▶ [PROBLEM DESCRIPTION] Return only the lines below starting at the line containing "[00:00:01.88 to 00:00:02.82]" and ending at the line containing "Transcript, with fillers: for", both included, exactly as they are and with no pictures.

Collected data
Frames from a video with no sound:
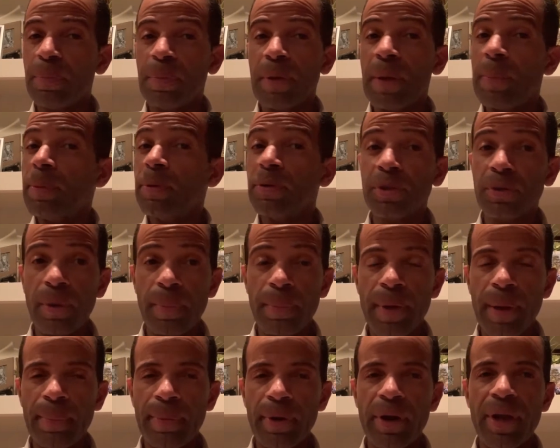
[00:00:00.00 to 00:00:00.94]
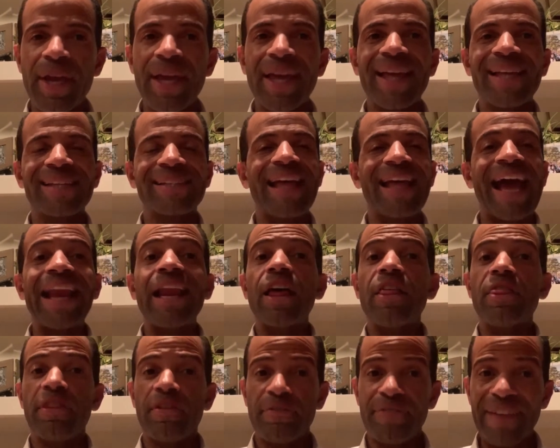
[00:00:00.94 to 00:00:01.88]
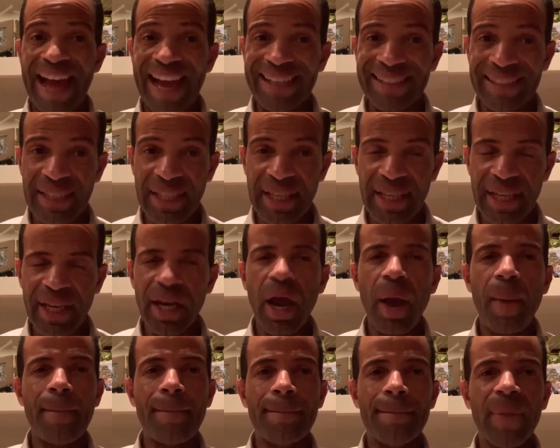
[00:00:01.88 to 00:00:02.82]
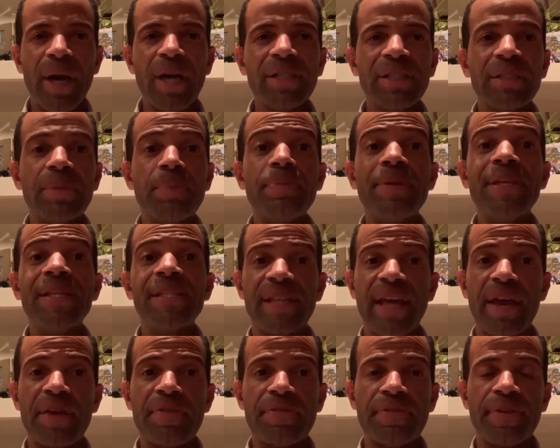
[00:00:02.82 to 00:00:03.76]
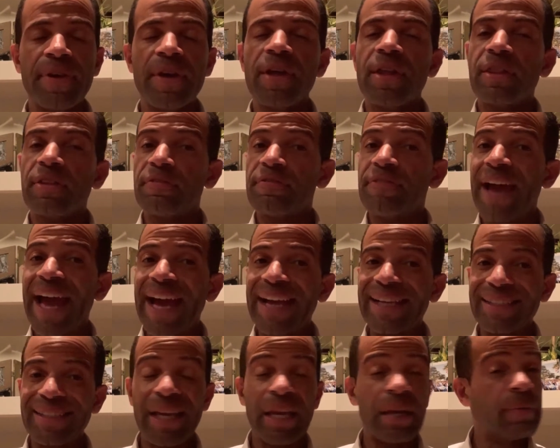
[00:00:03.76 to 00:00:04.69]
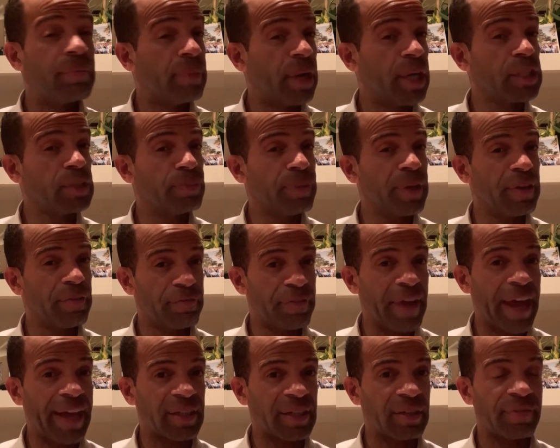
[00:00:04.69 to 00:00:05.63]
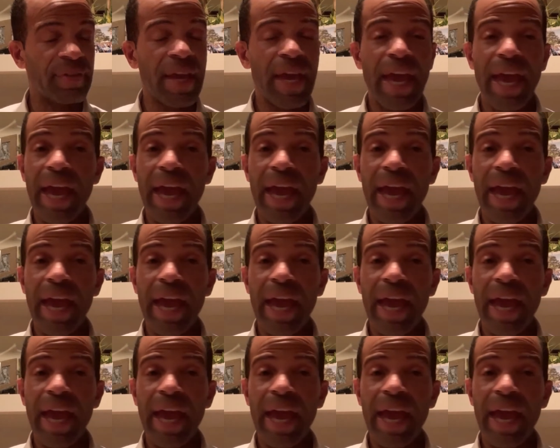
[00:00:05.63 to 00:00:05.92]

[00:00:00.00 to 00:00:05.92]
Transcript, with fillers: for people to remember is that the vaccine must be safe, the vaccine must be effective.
--
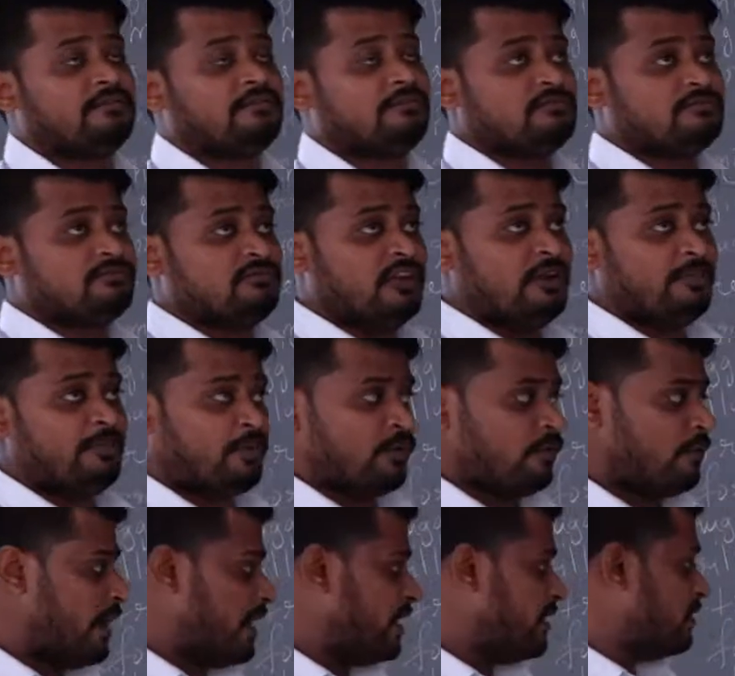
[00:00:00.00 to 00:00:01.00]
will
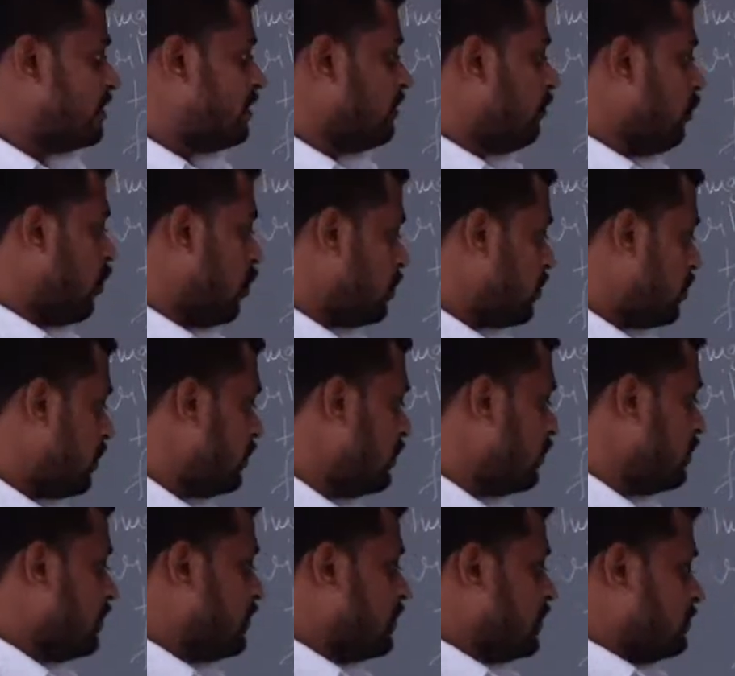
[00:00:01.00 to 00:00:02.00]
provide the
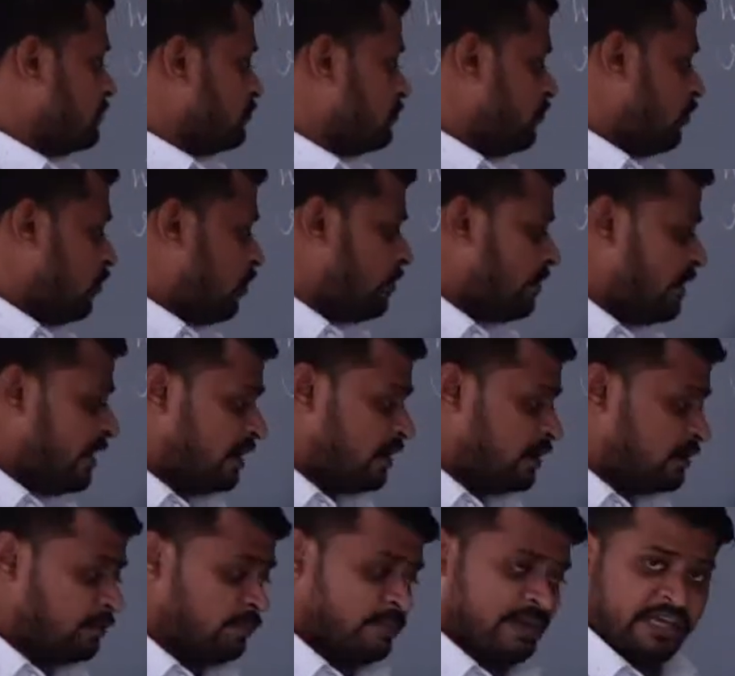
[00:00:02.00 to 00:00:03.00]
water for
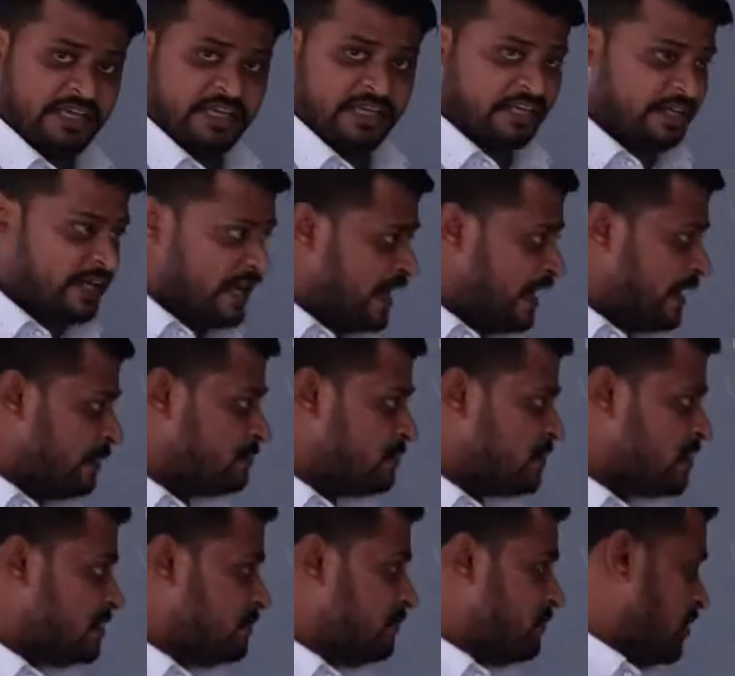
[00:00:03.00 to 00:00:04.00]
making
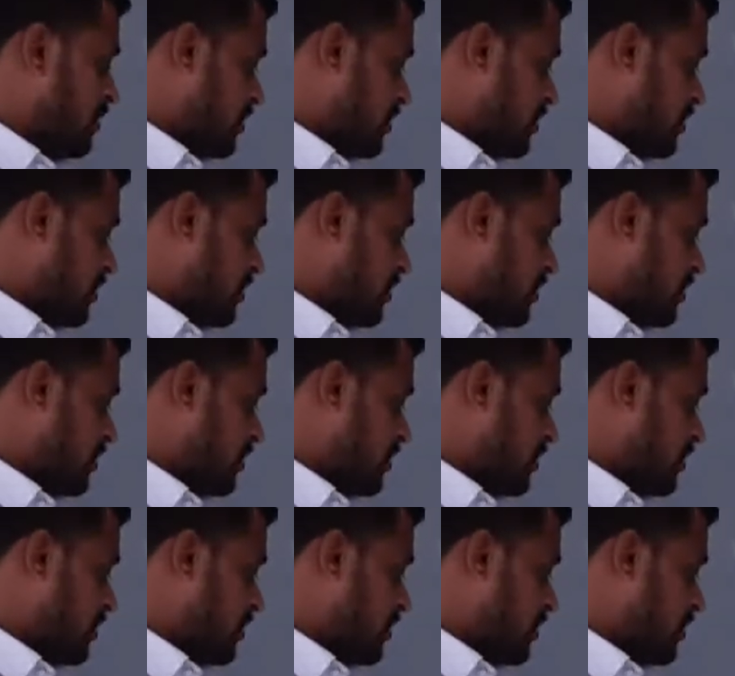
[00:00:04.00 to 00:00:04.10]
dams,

▶ [OUTPUT OF THE TASK]
[00:00:01.88 to 00:00:02.82]
[00:00:02.82 to 00:00:03.76]
[00:00:03.76 to 00:00:04.69]
[00:00:04.69 to 00:00:05.63]
[00:00:05.63 to 00:00:05.92]

[00:00:00.00 to 00:00:05.92]
Transcript, with fillers: for people to remember is that the vaccine must be safe, the vaccine must be effective.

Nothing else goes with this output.